Perhaps I can attempt to give the real answer and then the Minister will have the opportunity to correct me if I am wrong. The truth is that the UK Government have, in violation of Article 1 of the Windsor Framework, abdicated their essential security function in Northern Ireland in relation to biosecurity and effectively allow goods to flow in freely from the EU, outsourcing their essential state function in biosecurity to the EU and its legislation. The only biosecurity function and legislation that the UK Government now seek to provide relates to Great Britain and they set out that function in this and other legislation in terms that not only do not apply to Northern Ireland but reconfigures Northern Ireland from being part of the same biosecurity identity as the rest of the UK.
In all of this—and this might sound surprising—the regulations before us today give great grounds for hope. That sounds rather strange, given everything else I have said, so let me explain. These regulations contain three central components. First, they make provision for an SPS border to protect Great Britain from goods coming from the Republic of Ireland and the wider EU. Secondly, they do so along the Irish Sea rather than on the international boundary on the UK-Republic of Ireland land border.

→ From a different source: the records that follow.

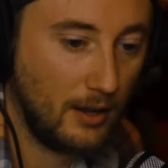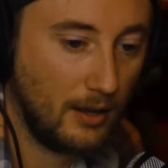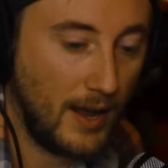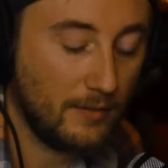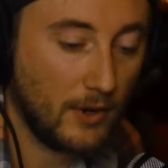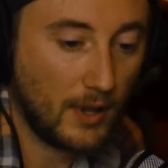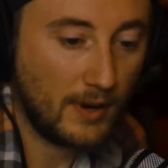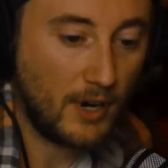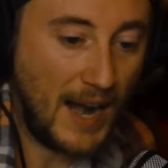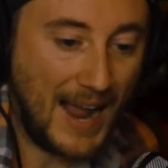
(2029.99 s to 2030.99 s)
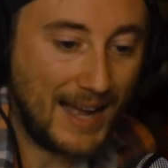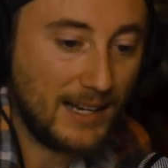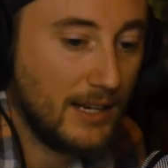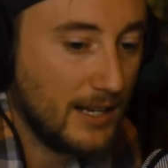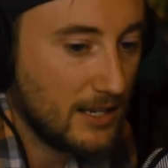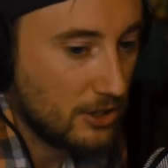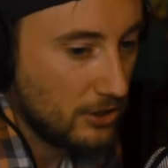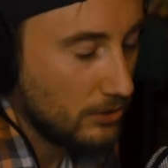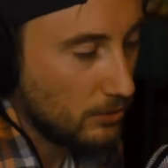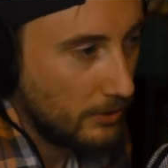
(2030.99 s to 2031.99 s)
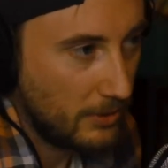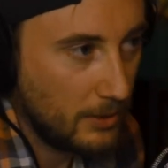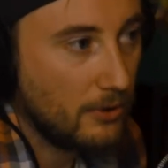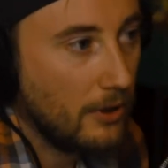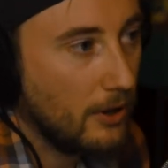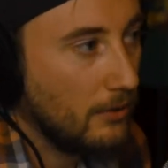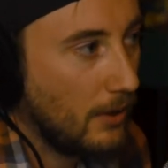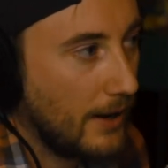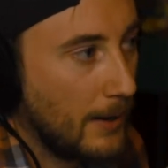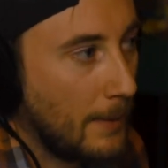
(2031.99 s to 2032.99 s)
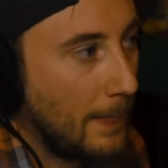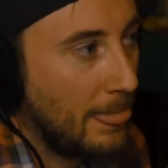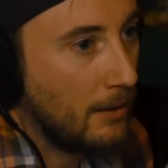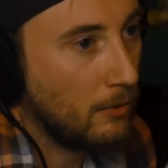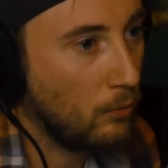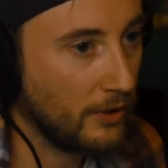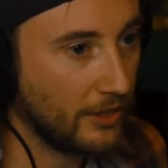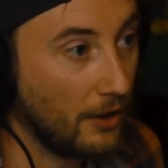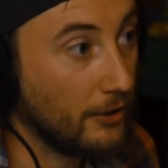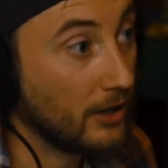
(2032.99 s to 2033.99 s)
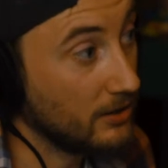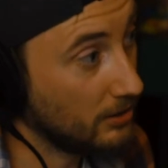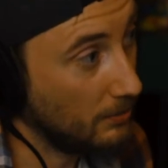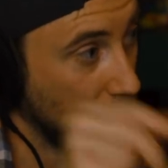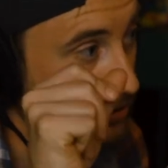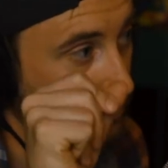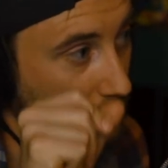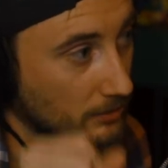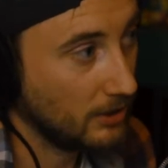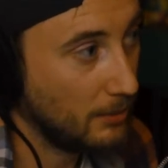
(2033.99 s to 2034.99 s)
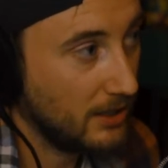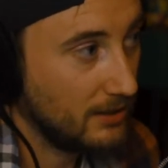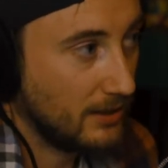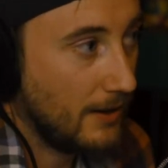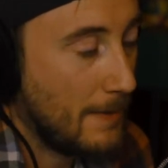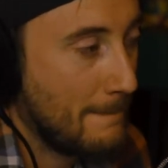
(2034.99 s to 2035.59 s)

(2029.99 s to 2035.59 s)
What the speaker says: Have y'all ever had any issues with people though, like with other customers coming inside?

Thirdly, they make provision for that border to be upheld without hard-border infrastructure.
Under these regulations, those wanting to move goods from the Republic and wider EU into Great Britain by way of Northern Ireland are, under Regulations 16 and 17, no longer required to pre-notify to a border control post but can pre-notify instead to authorities based anywhere in GB, and, under Regulations 14, 7 and 11, they are no longer required to attend a border control post on the border and can be directed to SPS facilities away from the border, in some cases in Northern Ireland and in some cases in GB—and in some situations checks can take place at the place of destination.
This is a huge breakthrough, but it makes these regulations completely unsustainable. The justification for moving the border between the Republic of Ireland and the UK to the Irish Sea was that, if a hard border was erected along the actual international border, it would be provocative and terrorists would attack the border infrastructure and anyone employed in staffing the border.
It was never that the border cannot be where it is. The whole point of the Belfast/Good Friday agreement was and is to recognise that unless and until there is a border poll and a majority of people in both Northern Ireland and the Republic vote for Northern Ireland to leave the UK and become part of the Republic, the international border remains where it is and Northern Ireland remains in the UK.
In this context, a border without infrastructure has long existed across the island of Ireland for multiple purposes: tax, excise and legislation. We even have miles into kilometres and pounds into euros when we cross the border. Checks happen there. During Covid, the Republic conducted border checks and people moving south were stopped in their cars. Recently, we saw Irish police seek to enforce the border for immigration purposes. The difficulty presented by Brexit—I say this particularly to the noble Baroness, Lady Suttie—was not that there should be a border, because there already was a border. It was thought that adding an SPS and customs border to the excise, tax and legal border would require permanent infrastructure that might be attacked: a hard border.